> TASK TO COMPLETE: With the pictures left aside, write out the entries that follow exactly.
─── DATASET RECORDS
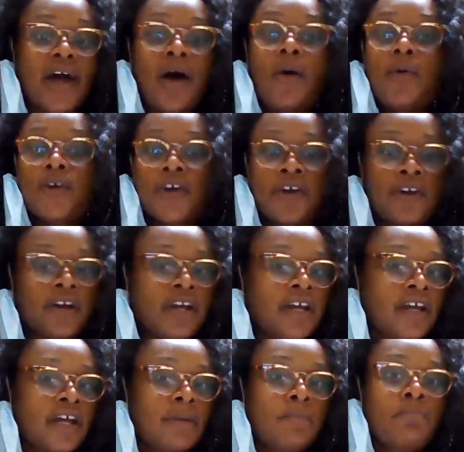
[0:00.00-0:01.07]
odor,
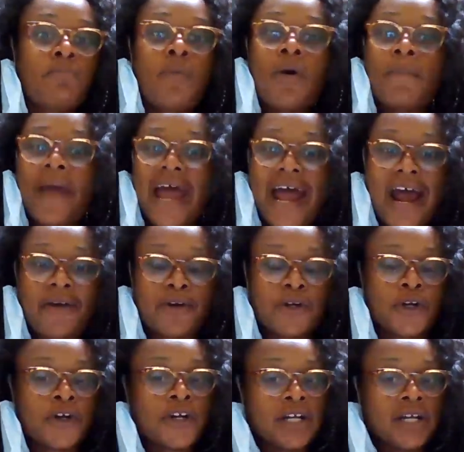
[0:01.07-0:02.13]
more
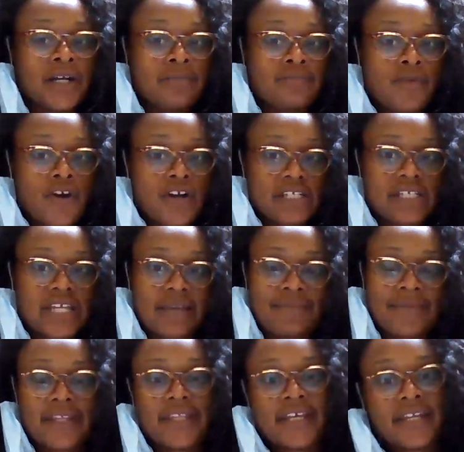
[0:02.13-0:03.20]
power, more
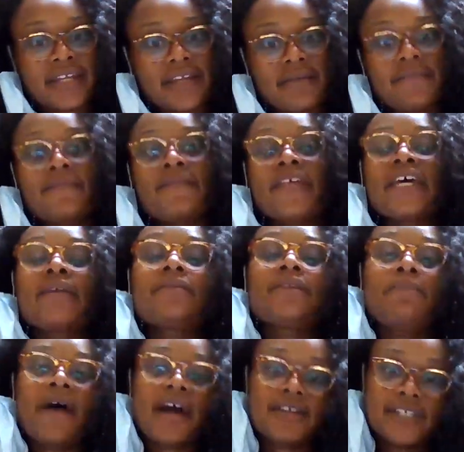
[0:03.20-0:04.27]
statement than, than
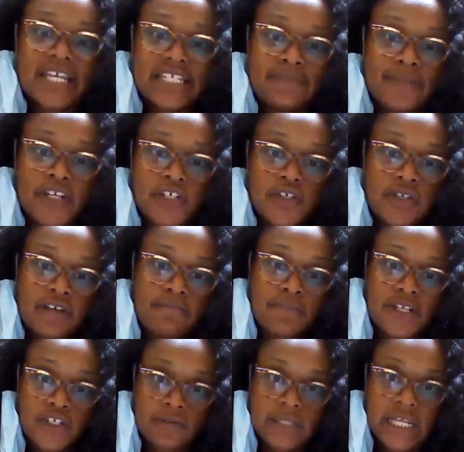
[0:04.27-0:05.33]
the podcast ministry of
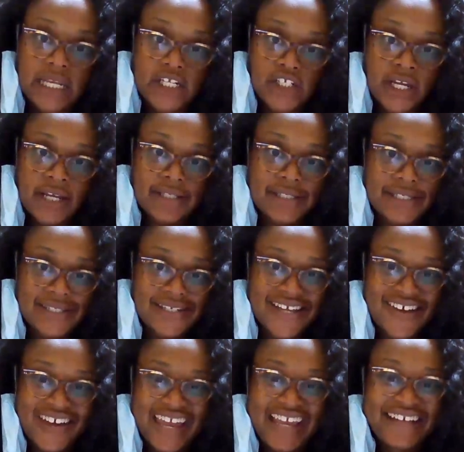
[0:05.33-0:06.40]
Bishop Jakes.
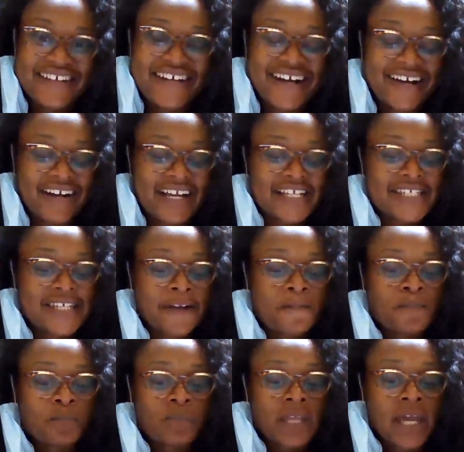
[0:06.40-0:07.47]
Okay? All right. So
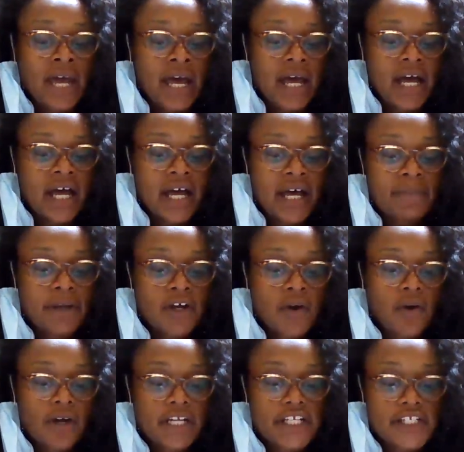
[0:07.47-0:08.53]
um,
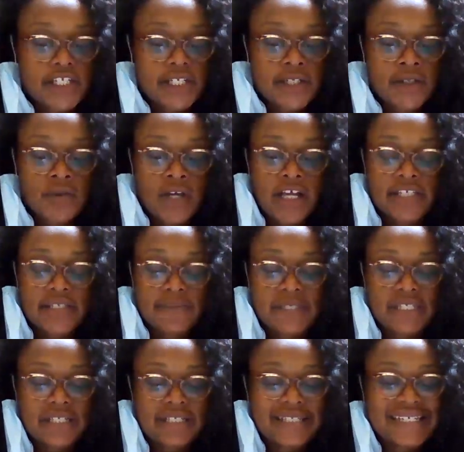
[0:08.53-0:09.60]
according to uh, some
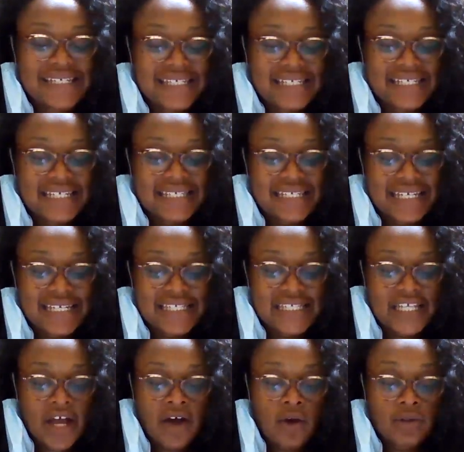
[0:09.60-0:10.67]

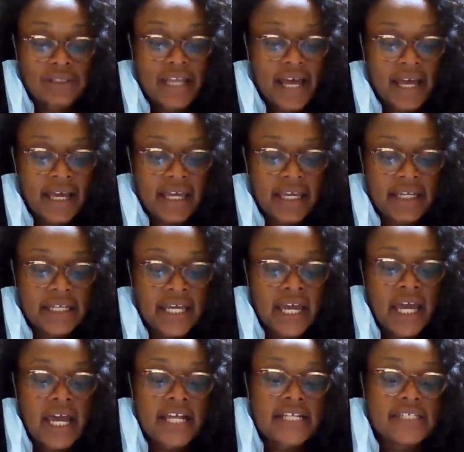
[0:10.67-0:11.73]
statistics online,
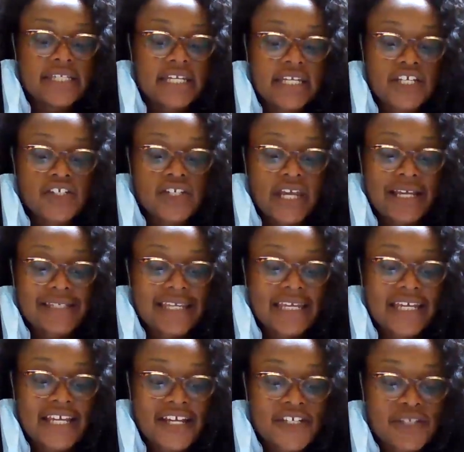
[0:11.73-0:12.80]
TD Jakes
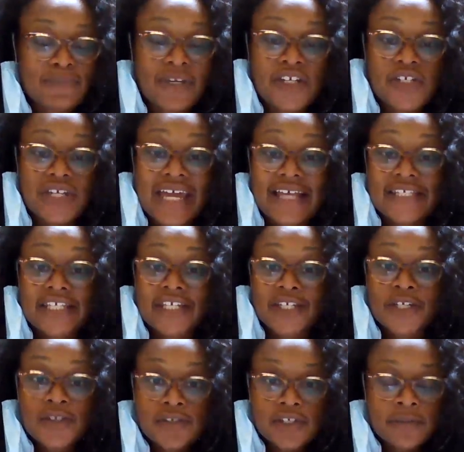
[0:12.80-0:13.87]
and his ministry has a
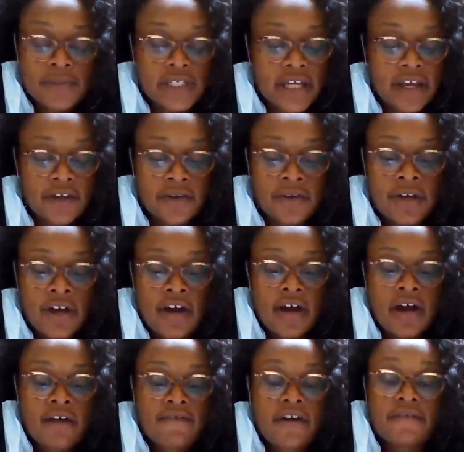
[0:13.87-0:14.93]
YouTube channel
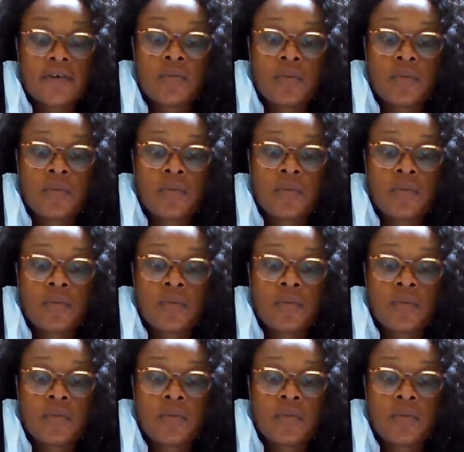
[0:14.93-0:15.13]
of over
──────
> ANSWER SPACE:
[0:00.00-0:01.07]
odor,
[0:01.07-0:02.13]
more
[0:02.13-0:03.20]
power, more
[0:03.20-0:04.27]
statement than, than
[0:04.27-0:05.33]
the podcast ministry of
[0:05.33-0:06.40]
Bishop Jakes.
[0:06.40-0:07.47]
Okay? All right. So
[0:07.47-0:08.53]
um,
[0:08.53-0:09.60]
according to uh, some
[0:09.60-0:10.67]

[0:10.67-0:11.73]
statistics online,
[0:11.73-0:12.80]
TD Jakes
[0:12.80-0:13.87]
and his ministry has a
[0:13.87-0:14.93]
YouTube channel
[0:14.93-0:15.13]
of over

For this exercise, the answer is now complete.